On December 11th, Sr. Joyce had the pleasure of attending the weekly HIV/AIDS family day that was both touching and inspiring. Women, children and men who are either infected or had infected family members participated. First, Joyce met the adult group that shared their hopes, fears and difficulties. They were able to relate how much the group meant to them and accepted them without judgement. The group has become like an extended family. The participants expressed gratitude to the Sister’s Fund for helping to make their lives better and were touched that Joyce took the opportunity to visit them. Afterwards, Sr. Joyce visited the youth and children’s sessions and attended the group’s Christmas program performance.
Joyce flew to Chiang Mai, a mountainous region in northern Thailand, on December 12th. From there, she traveled by bus for three hours to Fang. The sisters in this community manage a hostel for about 100 children from local tribes. The sisters supervise the children everyday, except holidays, when they return to their village homes. The children are from three major tribes in the area—the Akha, Lahu and Karen. The parish priest, who is Italian, opened the hostel a few years ago. He is well connected with other Italians who help to pay each child’s tuition so they can attend public school. To help with expenses, the priest opened a shop that employs three women who make woven, embroidered bags that are sold overseas. The bags are beautiful and very well made—their sales contribute a substantial income to the school each year.
One of the sisters Joyce met works in villages one to three hours away from Fang. She is trying to help the villagers obtain identity card because are not considered Thai, even though they have lived in Thailand for many years. The villagers emigrated from either Myanmar or China and many still follow their traditional customs of dress and life.
The villagers live in thatched shelters built on stilts, similar to other Thai people. It is much colder in the mountains, so everyone wears heavier clothing to stay warm and dry; but during the cold season, many people fall ill. Most of the people have very little income and cannot afford to buy medicines so they use traditional remedies. Families earn income as subsistence farmers and sell their produce or homemade crafts at local markets. Since the villagers are considered to be exceptional farmers, some work on commercial farms in the area. Unfortunately, HIV/AIDS and heroin addiction is common here, because the village is on the border of an area that is well known for drugs and sex trafficking.
The majority of the people living in the villages are illiterate because they are not allowed to attend school without identity cards. Parents are pleased that their younger children have the chance to attend school; instead of moving to cities in the south to find work.

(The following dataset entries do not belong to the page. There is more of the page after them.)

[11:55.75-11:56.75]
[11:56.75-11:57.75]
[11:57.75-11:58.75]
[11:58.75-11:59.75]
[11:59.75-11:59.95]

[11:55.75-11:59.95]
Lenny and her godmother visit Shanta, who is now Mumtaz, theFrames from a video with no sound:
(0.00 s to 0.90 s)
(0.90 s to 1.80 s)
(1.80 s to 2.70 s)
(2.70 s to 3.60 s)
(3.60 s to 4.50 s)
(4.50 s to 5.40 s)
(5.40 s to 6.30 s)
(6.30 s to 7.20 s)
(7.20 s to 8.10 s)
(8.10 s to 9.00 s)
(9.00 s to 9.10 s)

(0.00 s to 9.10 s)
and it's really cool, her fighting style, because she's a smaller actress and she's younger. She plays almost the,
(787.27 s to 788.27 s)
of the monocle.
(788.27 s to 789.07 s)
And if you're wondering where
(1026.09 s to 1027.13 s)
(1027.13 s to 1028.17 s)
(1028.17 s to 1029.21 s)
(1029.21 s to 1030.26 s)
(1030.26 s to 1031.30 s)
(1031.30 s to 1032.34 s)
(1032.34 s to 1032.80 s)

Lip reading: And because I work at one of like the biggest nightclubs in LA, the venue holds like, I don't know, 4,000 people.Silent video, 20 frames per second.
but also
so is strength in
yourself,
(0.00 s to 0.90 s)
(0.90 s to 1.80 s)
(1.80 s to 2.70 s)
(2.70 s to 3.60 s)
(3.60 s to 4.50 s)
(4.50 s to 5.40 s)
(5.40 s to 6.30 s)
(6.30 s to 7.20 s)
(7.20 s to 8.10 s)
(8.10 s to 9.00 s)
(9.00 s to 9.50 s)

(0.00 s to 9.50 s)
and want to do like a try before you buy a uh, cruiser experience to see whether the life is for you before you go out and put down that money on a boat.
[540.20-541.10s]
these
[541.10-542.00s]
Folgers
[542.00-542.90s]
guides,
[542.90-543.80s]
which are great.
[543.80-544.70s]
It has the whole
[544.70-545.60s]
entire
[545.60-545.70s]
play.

During Sr. Joyce’s visit to India and Thailand, she found two, fast-developing countries with large populations that are becoming economic centers in Asia. Along with each country’s growing middle-class, the poor—living in urban slums and rural areas—are still in need of basic social services such as housing, sanitation, healthcare and education. After meeting with sisters in India and Thailand, Sr. Joyce is hopeful that underprivileged groups, who have historically been discriminated against, will be able to benefit from their country’s rapid development.